Source data:
----------------------------------------

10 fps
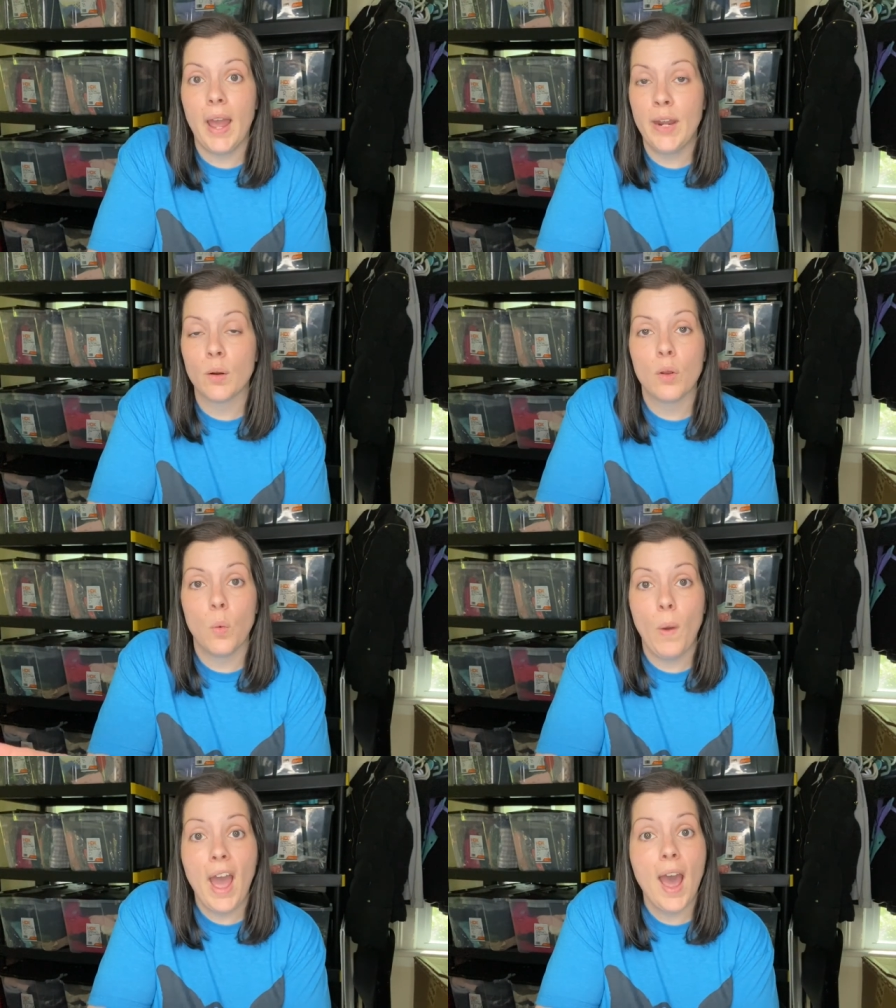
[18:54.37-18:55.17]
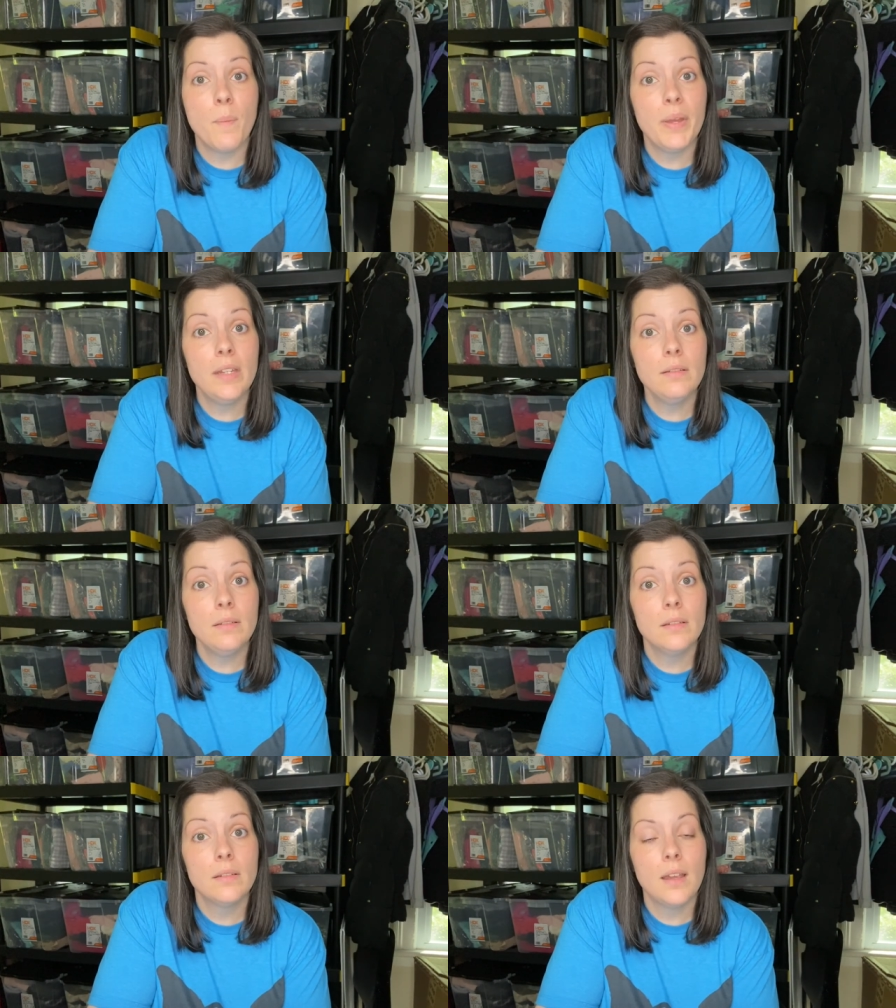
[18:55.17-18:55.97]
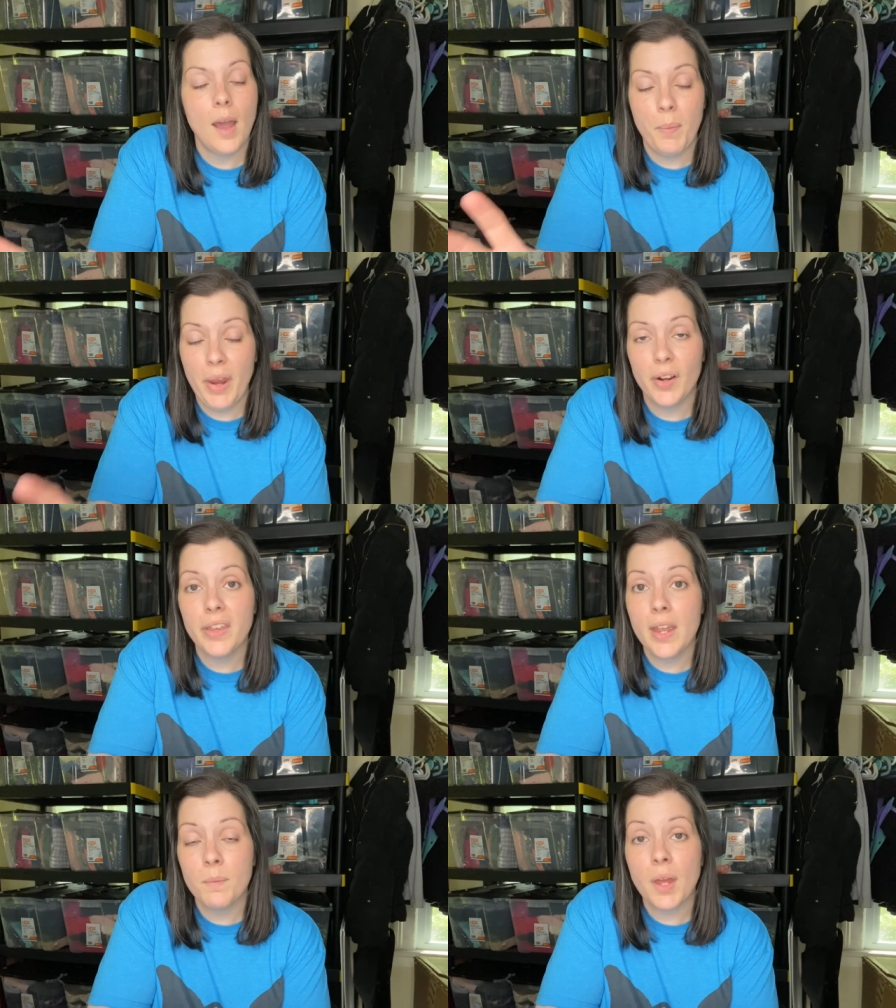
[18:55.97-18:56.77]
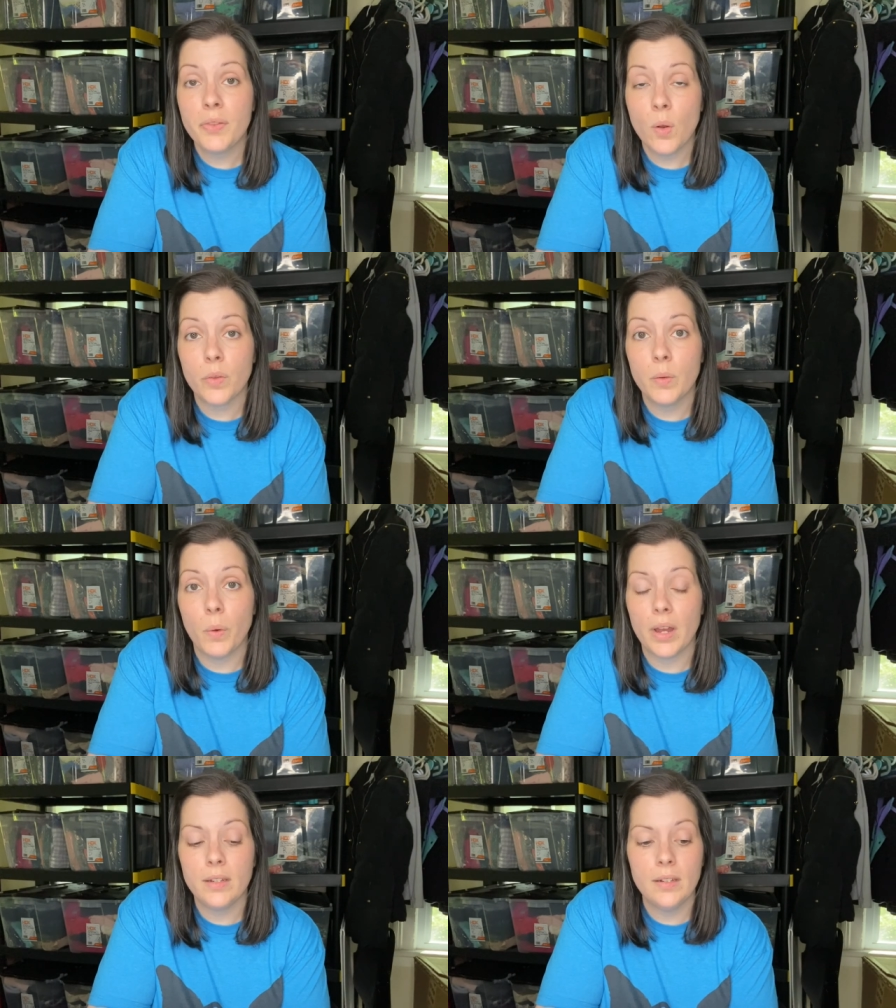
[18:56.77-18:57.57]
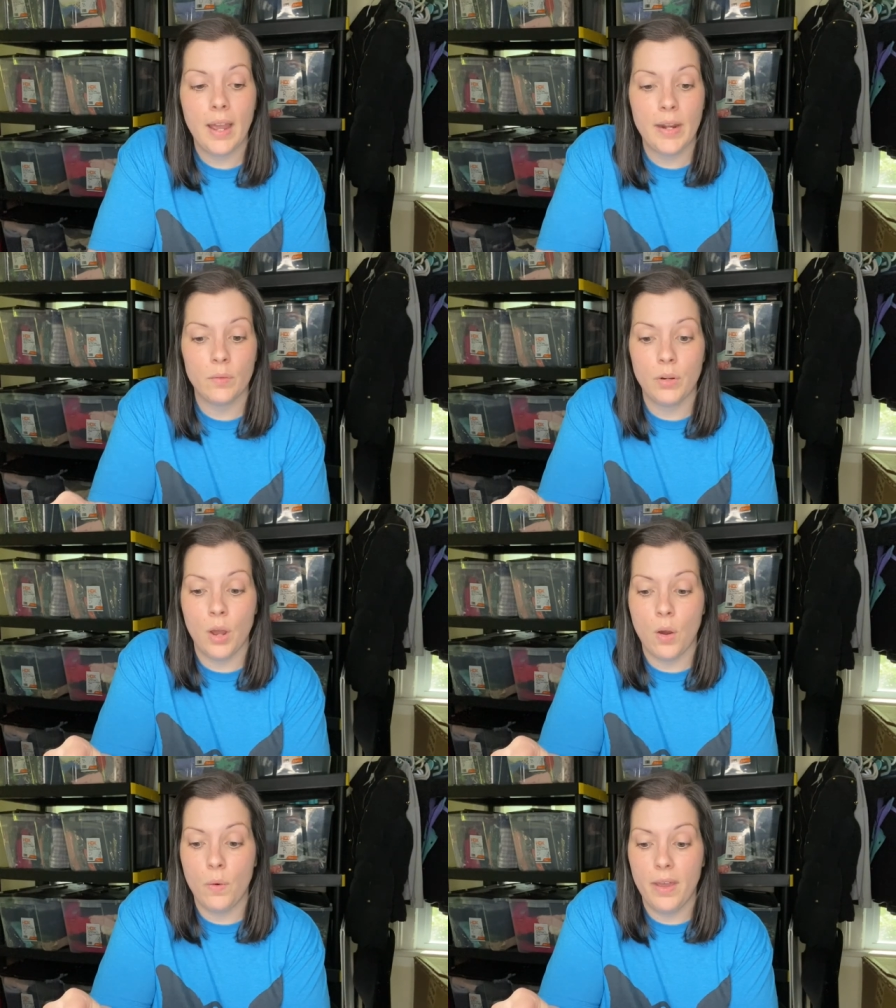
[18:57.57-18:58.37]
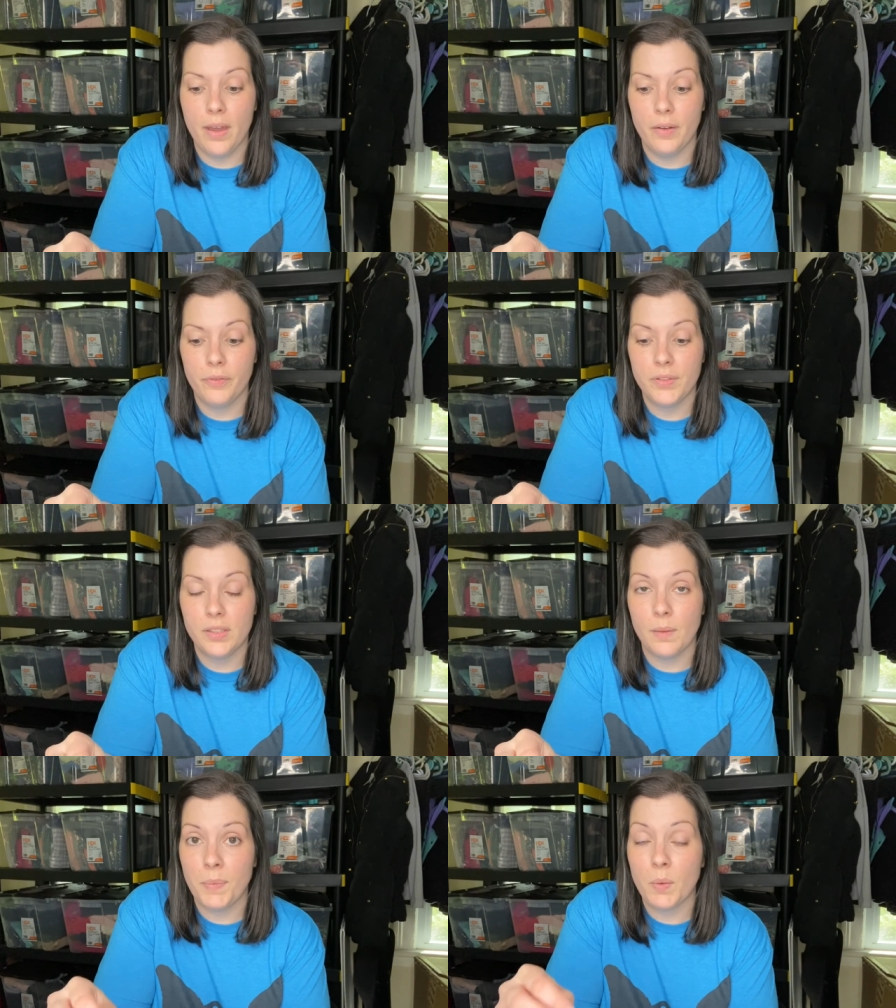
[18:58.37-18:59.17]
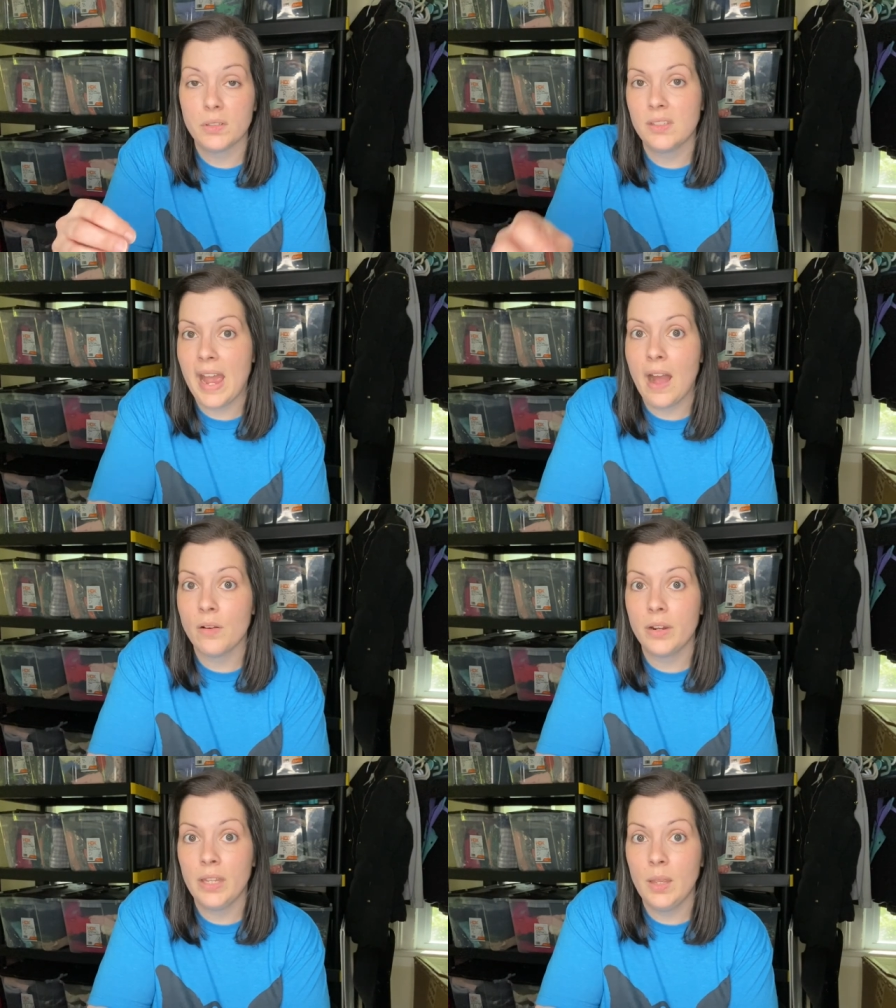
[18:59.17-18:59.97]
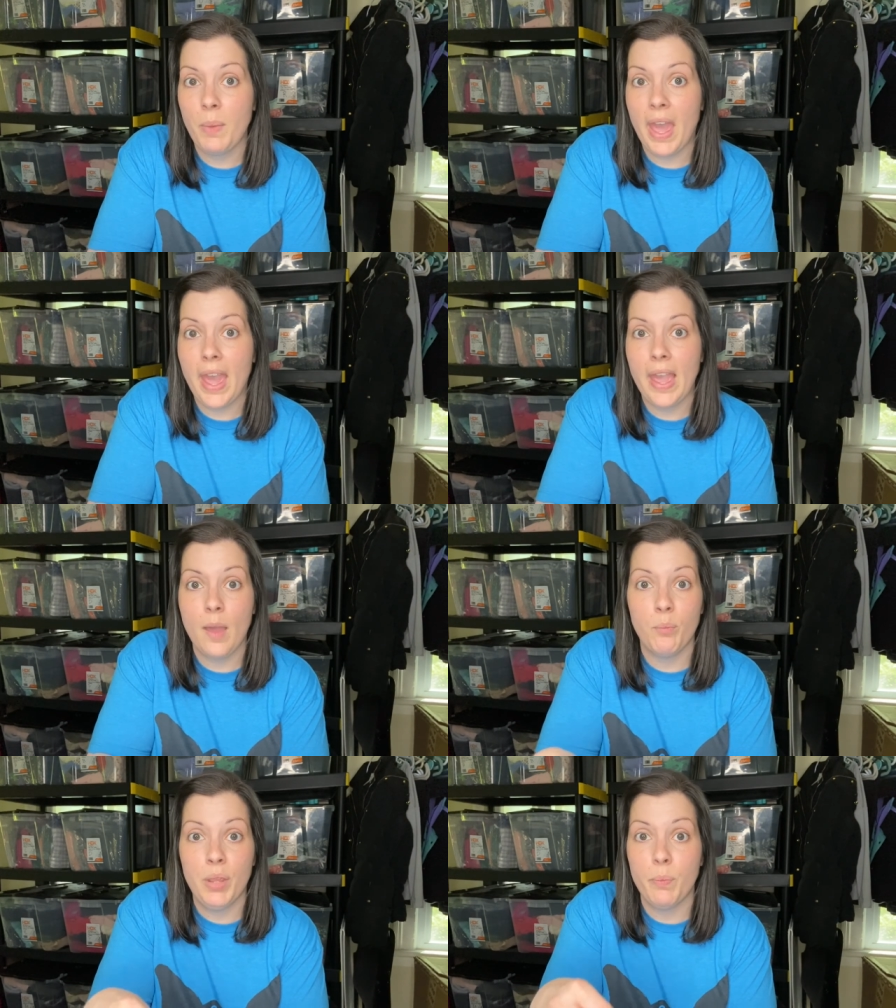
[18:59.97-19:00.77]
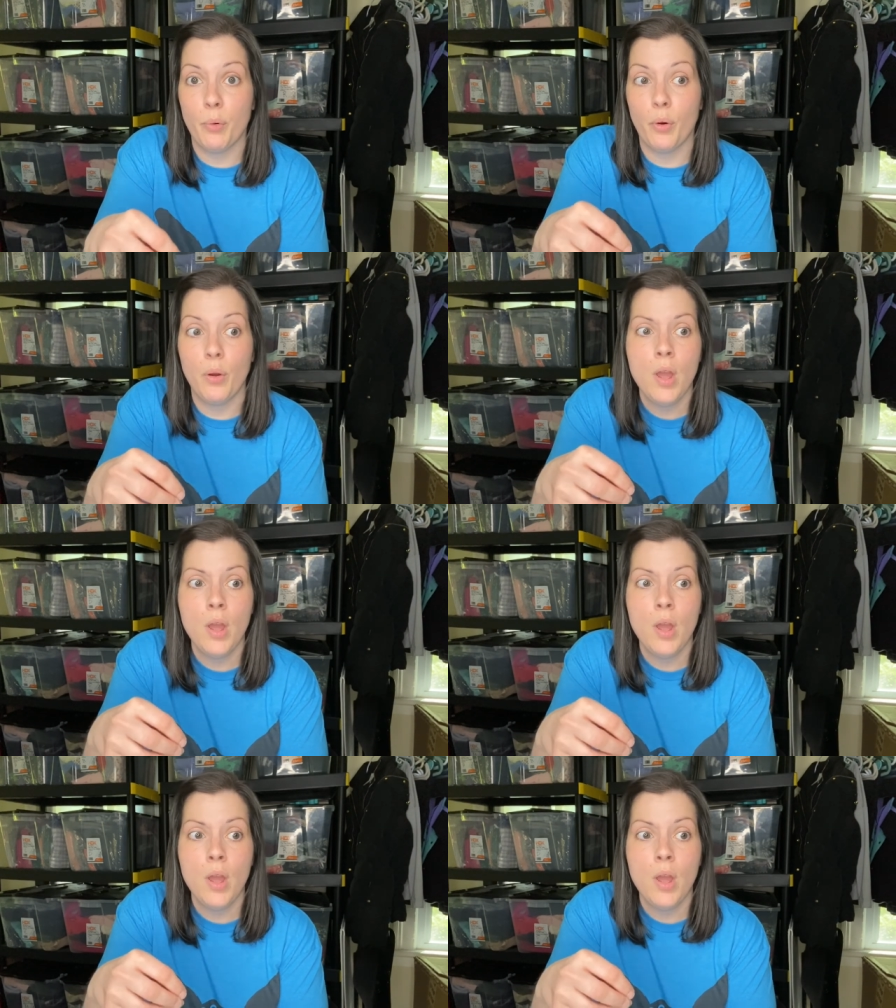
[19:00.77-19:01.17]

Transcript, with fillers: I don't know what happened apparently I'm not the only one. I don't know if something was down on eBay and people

----------------------------------------

Return verbatim every line from the one holding "[18:58.37-18:59.17]" to the end of the records above. Do not copy the pictures.

[18:58.37-18:59.17]
[18:59.17-18:59.97]
[18:59.97-19:00.77]
[19:00.77-19:01.17]

Transcript, with fillers: I don't know what happened apparently I'm not the only one. I don't know if something was down on eBay and people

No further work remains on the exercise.